1QFY24 net profit of RM99.3m (-39% YoY) was within expectations, with the earnings decline attributed to possibly higher seasonally skewed impairments. Financing demand is expected to be supported by general economic sustainability with the group eyeing a financing growth of at least 10% (YTD: 12%). Maintain OP and GGM-derived PBV TP of RM16.15.
1QFY24 within expectations. 1QFY24 net profit of RM99.3m came in within expectations, making up 24% each of both our full-year forecast and consensus’ full-year estimate.
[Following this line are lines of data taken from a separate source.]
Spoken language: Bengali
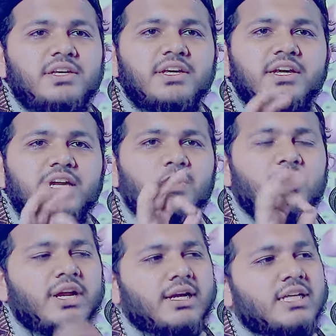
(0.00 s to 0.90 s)
ঠিক
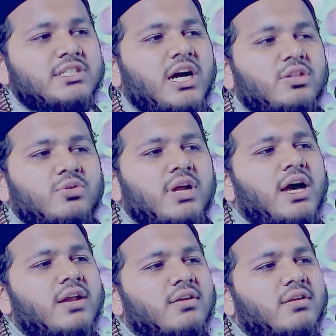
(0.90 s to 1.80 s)
এমন একটা
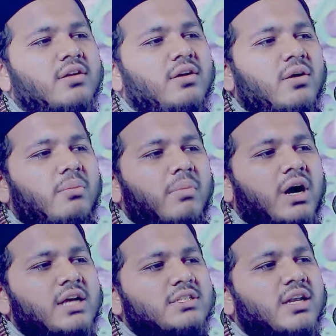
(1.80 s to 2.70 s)
সাধনার
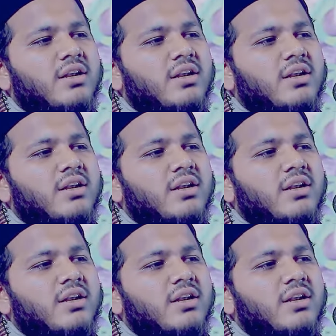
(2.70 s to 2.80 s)
মাস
YoY, 1QFY24 net interest income expanded by 19% on the back of a growing financing receivables portfolio (+12%) in addition to higher net interest margins (11.82%, +94bps). Meanwhile, other operating income saw a slight dip as higher fee-based revenue was offset by slower bad debts recoveries. While cost-to-income ratio remained mostly stable as operating expenses paced with the higher top line, there was a significant surge in financing impairments (+309%). Though we anticipate possibly higher delinquencies during the earlier Raya festivities in 1QFY24, the preceding 1QFY23 also had the benefit of higher write-backs with EPF withdrawals then allowing borrowers to settle their financing obligations early. Owing to this, 1QFY24 net profits declined by 39% to RM99.4m.
Outlook. We do not see the rise in group-level impairments to be an immediate concern for now, as AEONCR typically demonstrates swings in its financing book’s staging. This could be attributed to its high concentration of B40 customers who could be sensitive to reprioritising cash flow-related decisions, of which in the current period could be the earlier Raya season, in our opinion. We expect repayments to gradually resume as conditions normalise, mainly driven by the group’s key motor segment (i.e. mopeds). As long as economic prospects remain intact (albeit possibly at a slower rate), demand for financing will continue to be supported. Helping the group would also be its digital on-boarding platform which smoothen the application process of new customers.
Forecasts. Post results, we leave our FY24F/FY25F earnings unchanged.
Maintain OUTPERFORM and TP of RM16.15. Our TP is based on an unchanged GGM-derived PBV of 1.44x (COE: 12.3%, TG: 1.5%, ROE: 17%) on an estimated CY24 BVPS of RM11.25. Against conventional banking institutions, AEONCR commands a leading ROE of >15% albeit with more modest dividend yields (5%). We continue to expect sentiment for the stock to improve with subsequent updates as it is a proxy to stronger GDP output while its Islamic digital banking licence extends new value propositions to customers.
Risks to our call include: (i) lower-than-expected receivables growth, (ii) extension of moratorium, (iii) higher-than-expected impairment losses, and (iv) lower-than-anticipated write-backs.